■ Records for the exercise:
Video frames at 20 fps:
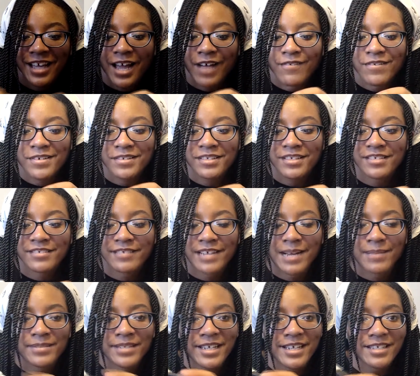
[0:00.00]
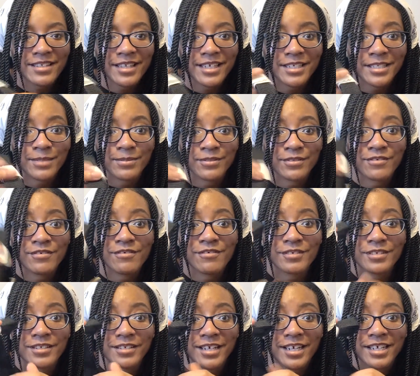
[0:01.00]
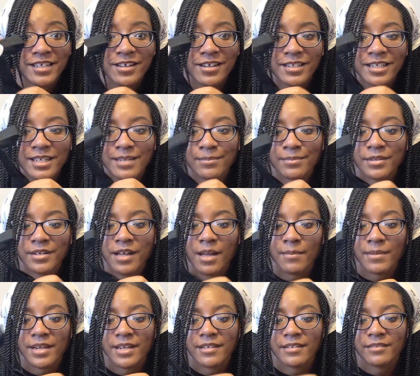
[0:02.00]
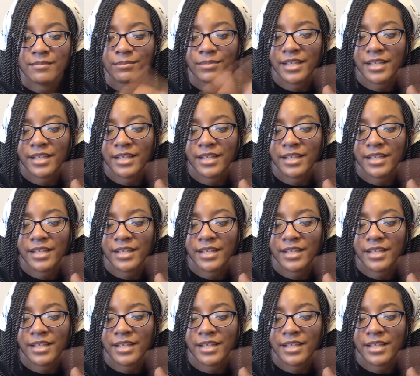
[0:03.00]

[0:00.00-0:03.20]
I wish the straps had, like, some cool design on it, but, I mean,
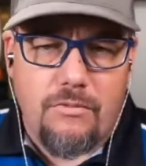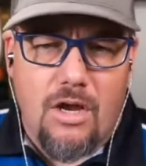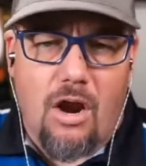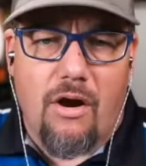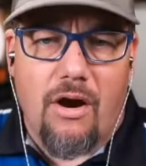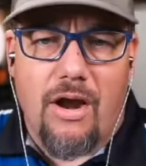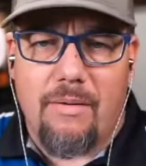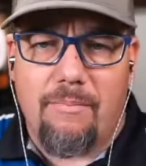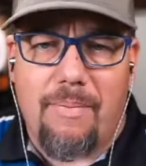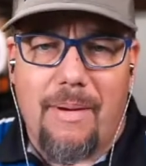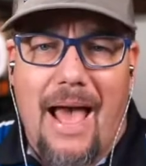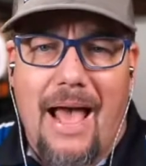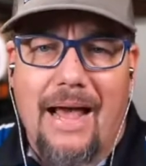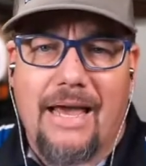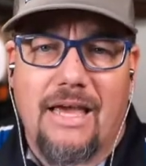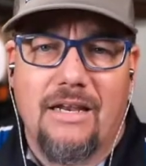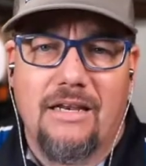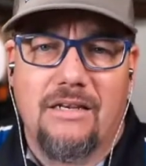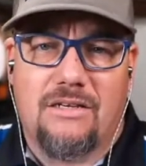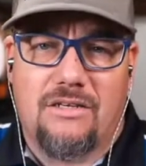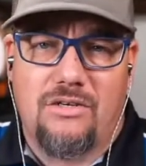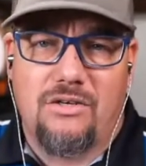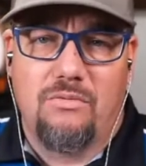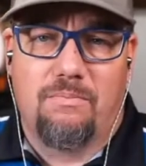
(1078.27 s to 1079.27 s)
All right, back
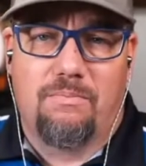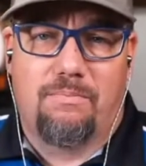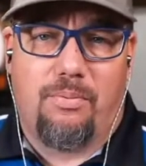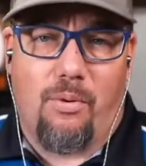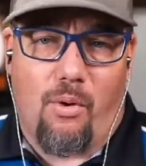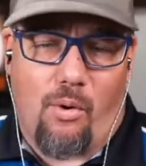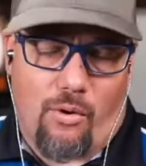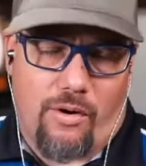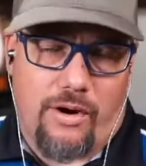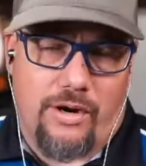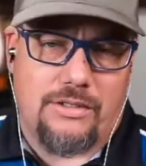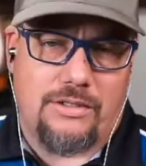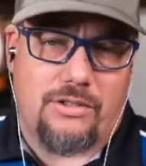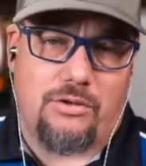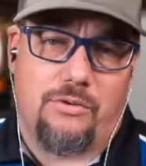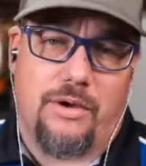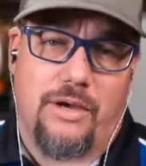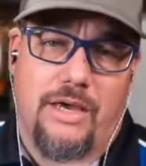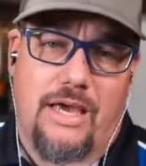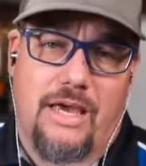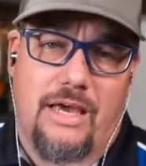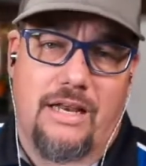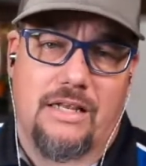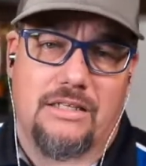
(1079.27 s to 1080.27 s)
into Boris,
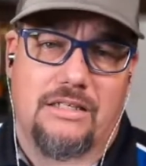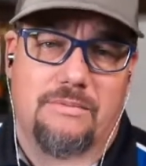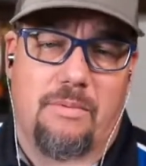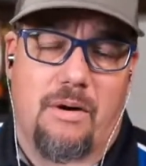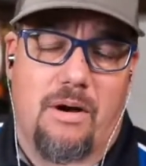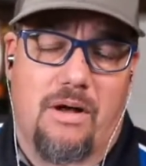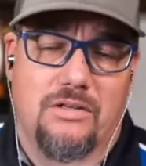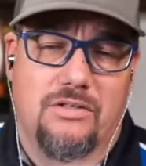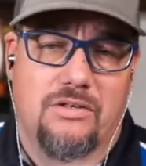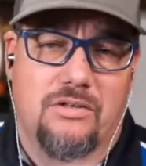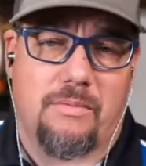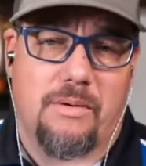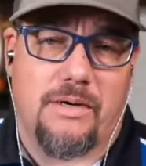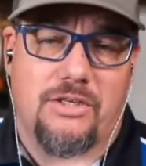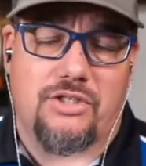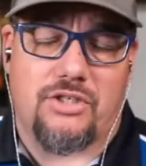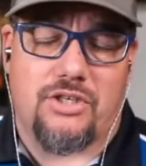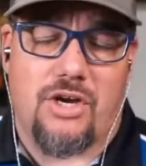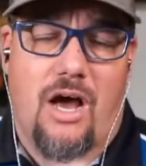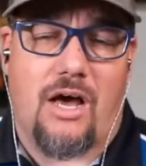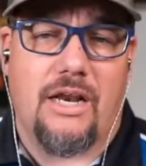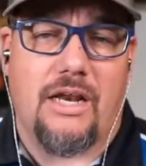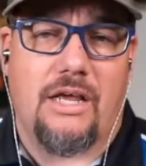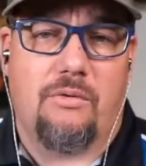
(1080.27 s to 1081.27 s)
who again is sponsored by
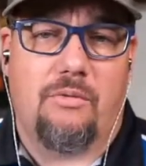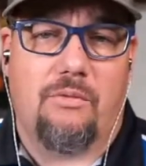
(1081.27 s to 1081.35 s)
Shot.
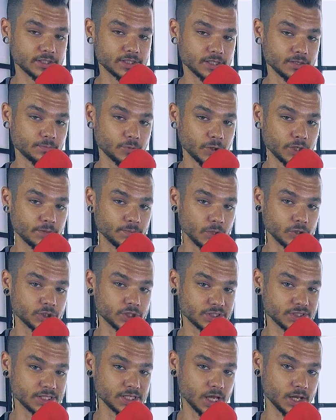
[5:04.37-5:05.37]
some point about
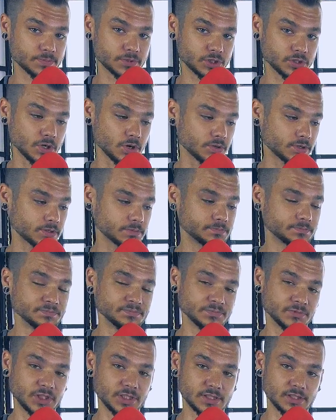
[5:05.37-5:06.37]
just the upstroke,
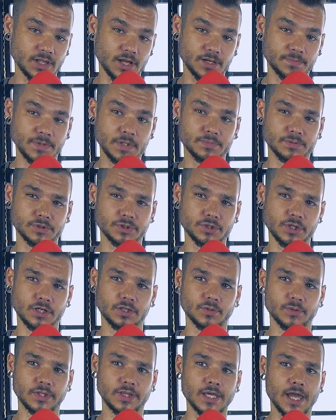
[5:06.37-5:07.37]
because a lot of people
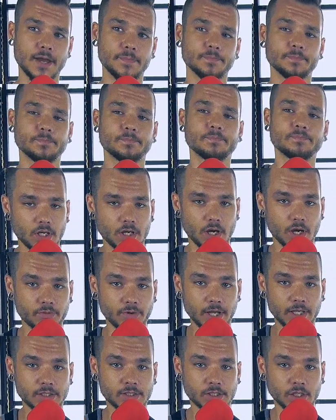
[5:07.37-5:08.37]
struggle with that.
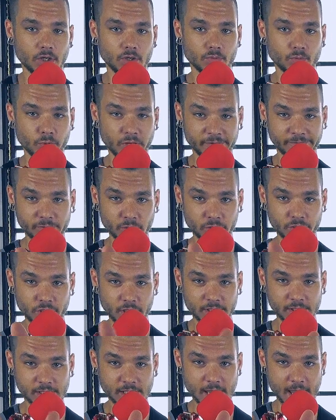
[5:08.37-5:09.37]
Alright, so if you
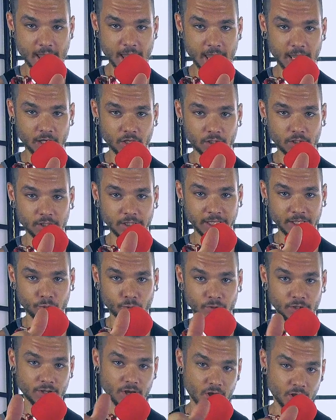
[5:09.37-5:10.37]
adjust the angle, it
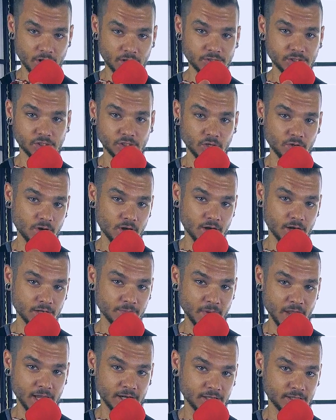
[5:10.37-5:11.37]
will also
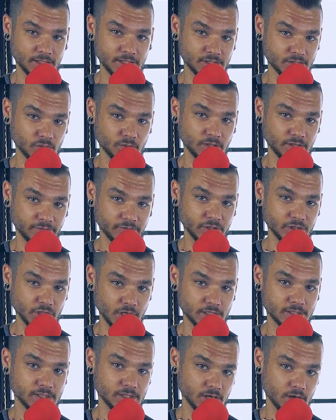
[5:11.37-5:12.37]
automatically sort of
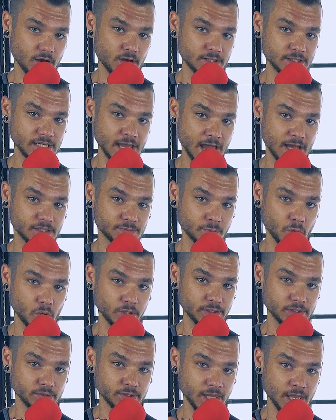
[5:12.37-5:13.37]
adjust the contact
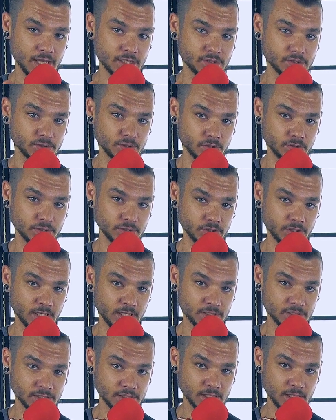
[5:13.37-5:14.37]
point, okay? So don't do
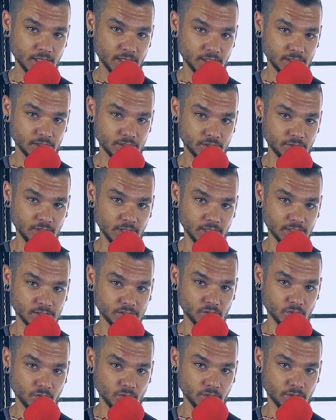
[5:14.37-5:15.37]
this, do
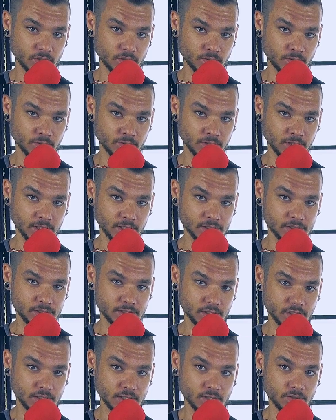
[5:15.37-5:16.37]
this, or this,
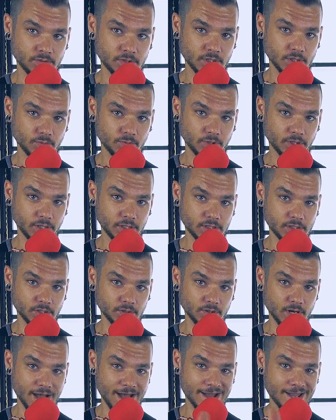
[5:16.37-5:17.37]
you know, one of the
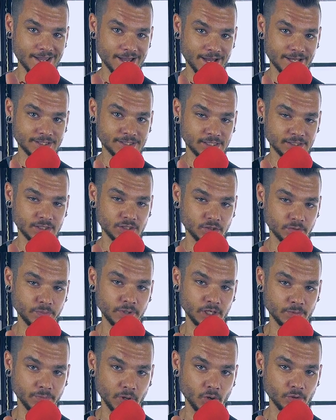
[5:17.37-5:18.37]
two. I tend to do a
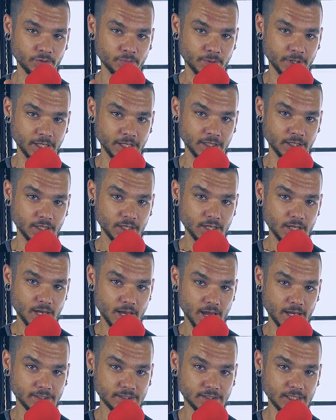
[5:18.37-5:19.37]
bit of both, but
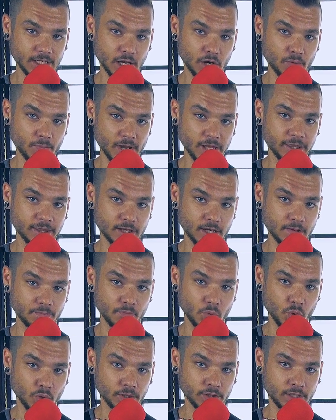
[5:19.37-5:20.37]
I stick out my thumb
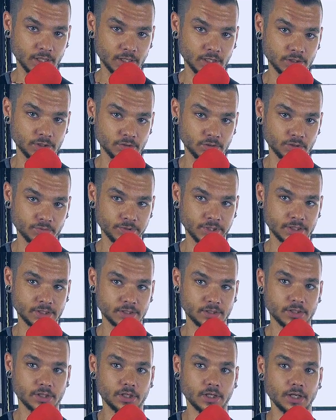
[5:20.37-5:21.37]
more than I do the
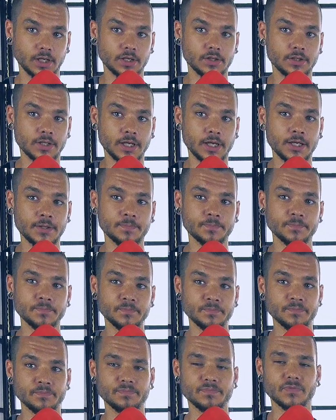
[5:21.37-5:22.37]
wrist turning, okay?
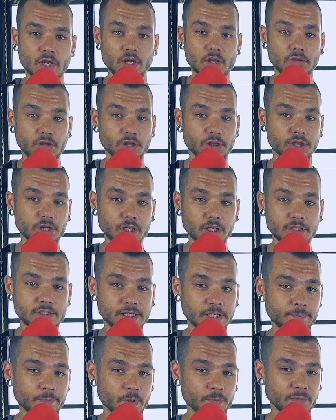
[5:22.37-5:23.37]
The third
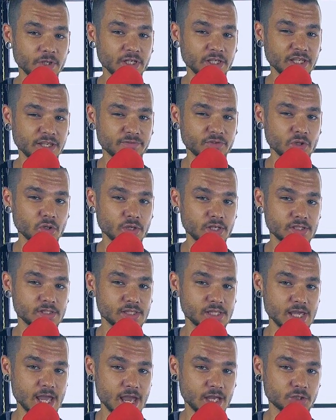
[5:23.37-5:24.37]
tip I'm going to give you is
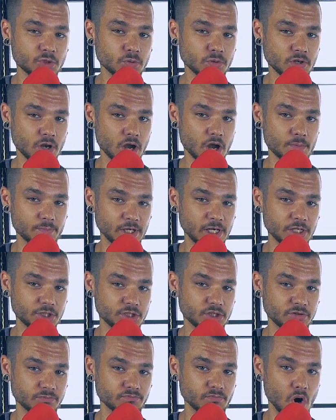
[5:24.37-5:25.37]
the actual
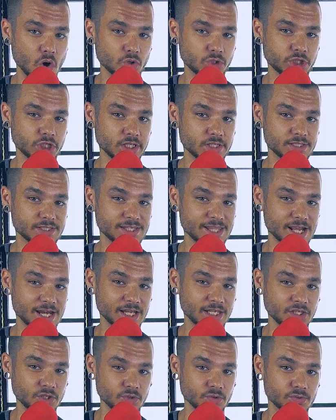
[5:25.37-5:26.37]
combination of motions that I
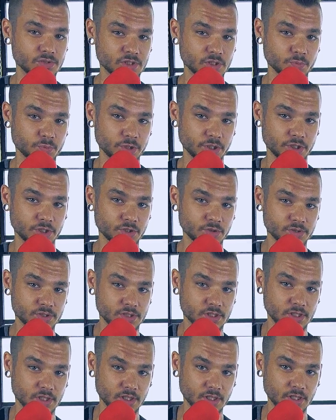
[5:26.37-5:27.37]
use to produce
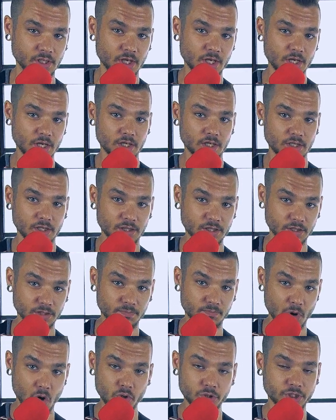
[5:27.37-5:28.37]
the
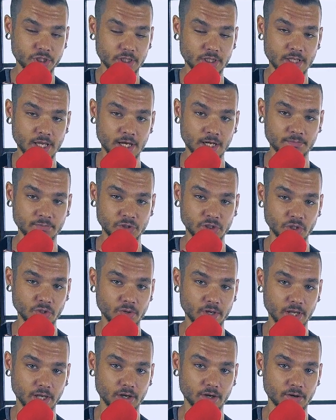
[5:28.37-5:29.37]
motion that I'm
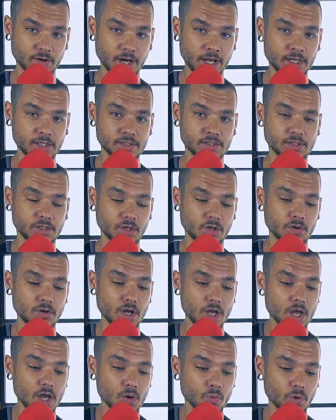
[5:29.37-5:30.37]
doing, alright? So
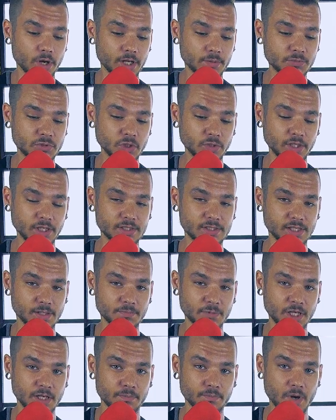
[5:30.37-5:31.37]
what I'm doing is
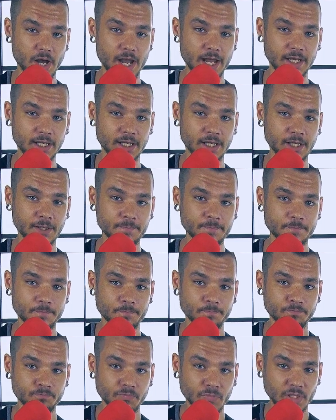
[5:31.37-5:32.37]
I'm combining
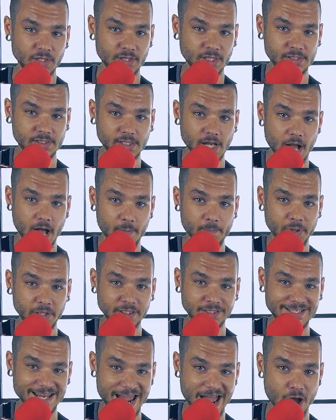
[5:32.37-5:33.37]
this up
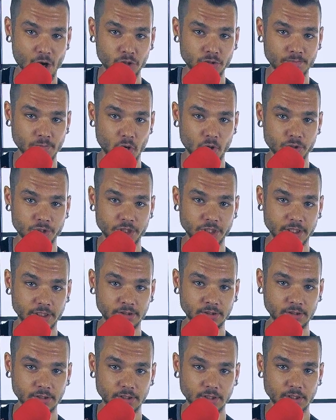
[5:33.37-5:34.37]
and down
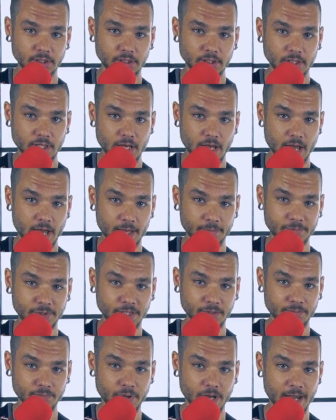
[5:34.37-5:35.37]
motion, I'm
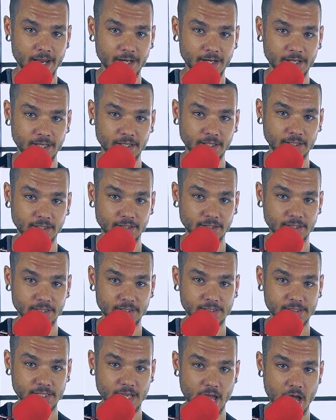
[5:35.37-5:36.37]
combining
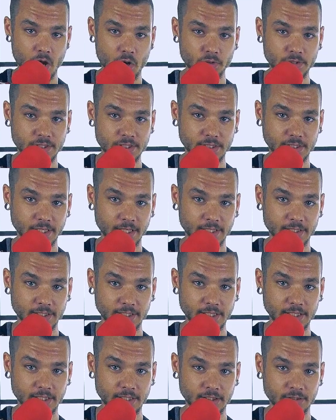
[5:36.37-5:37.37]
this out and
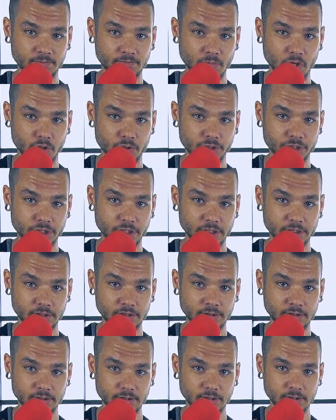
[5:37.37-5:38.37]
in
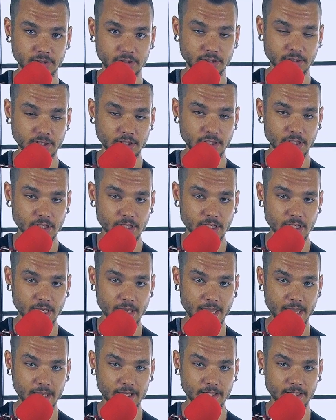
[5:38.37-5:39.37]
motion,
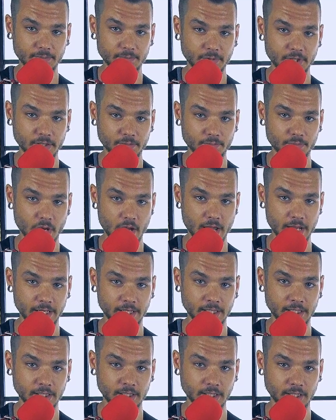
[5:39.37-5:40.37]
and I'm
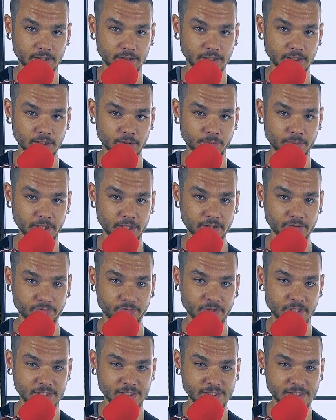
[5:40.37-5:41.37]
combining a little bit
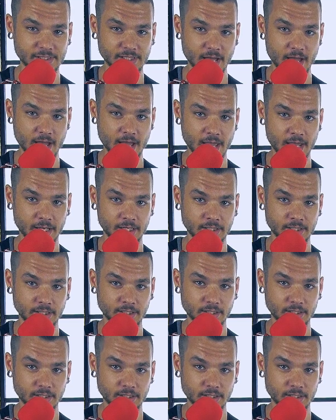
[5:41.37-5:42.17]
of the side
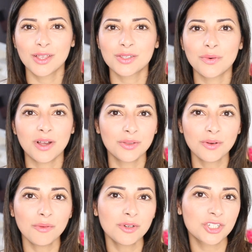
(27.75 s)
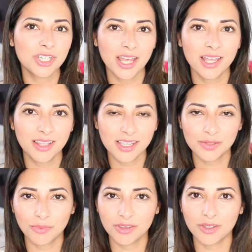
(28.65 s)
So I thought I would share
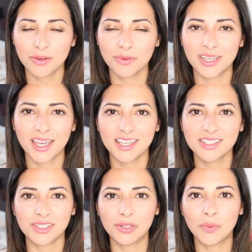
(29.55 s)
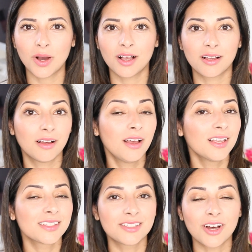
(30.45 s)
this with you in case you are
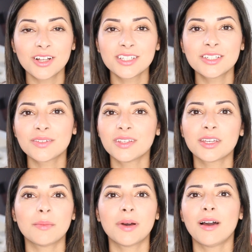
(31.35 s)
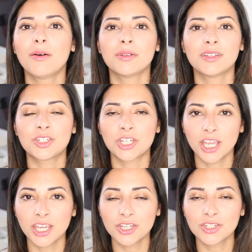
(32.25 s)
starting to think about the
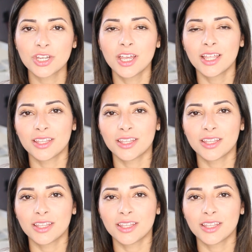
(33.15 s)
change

■ Prompt:
Pictures do not go in the copy; print every entry exactly as it stands.

■ Task answer:
Video frames at 20 fps:
[0:00.00]
[0:01.00]
[0:02.00]
[0:03.00]

[0:00.00-0:03.20]
I wish the straps had, like, some cool design on it, but, I mean,
(1078.27 s to 1079.27 s)
All right, back
(1079.27 s to 1080.27 s)
into Boris,
(1080.27 s to 1081.27 s)
who again is sponsored by
(1081.27 s to 1081.35 s)
Shot.
[5:04.37-5:05.37]
some point about
[5:05.37-5:06.37]
just the upstroke,
[5:06.37-5:07.37]
because a lot of people
[5:07.37-5:08.37]
struggle with that.
[5:08.37-5:09.37]
Alright, so if you
[5:09.37-5:10.37]
adjust the angle, it
[5:10.37-5:11.37]
will also
[5:11.37-5:12.37]
automatically sort of
[5:12.37-5:13.37]
adjust the contact
[5:13.37-5:14.37]
point, okay? So don't do
[5:14.37-5:15.37]
this, do
[5:15.37-5:16.37]
this, or this,
[5:16.37-5:17.37]
you know, one of the
[5:17.37-5:18.37]
two. I tend to do a
[5:18.37-5:19.37]
bit of both, but
[5:19.37-5:20.37]
I stick out my thumb
[5:20.37-5:21.37]
more than I do the
[5:21.37-5:22.37]
wrist turning, okay?
[5:22.37-5:23.37]
The third
[5:23.37-5:24.37]
tip I'm going to give you is
[5:24.37-5:25.37]
the actual
[5:25.37-5:26.37]
combination of motions that I
[5:26.37-5:27.37]
use to produce
[5:27.37-5:28.37]
the
[5:28.37-5:29.37]
motion that I'm
[5:29.37-5:30.37]
doing, alright? So
[5:30.37-5:31.37]
what I'm doing is
[5:31.37-5:32.37]
I'm combining
[5:32.37-5:33.37]
this up
[5:33.37-5:34.37]
and down
[5:34.37-5:35.37]
motion, I'm
[5:35.37-5:36.37]
combining
[5:36.37-5:37.37]
this out and
[5:37.37-5:38.37]
in
[5:38.37-5:39.37]
motion,
[5:39.37-5:40.37]
and I'm
[5:40.37-5:41.37]
combining a little bit
[5:41.37-5:42.17]
of the side
(27.75 s)
(28.65 s)
So I thought I would share
(29.55 s)
(30.45 s)
this with you in case you are
(31.35 s)
(32.25 s)
starting to think about the
(33.15 s)
change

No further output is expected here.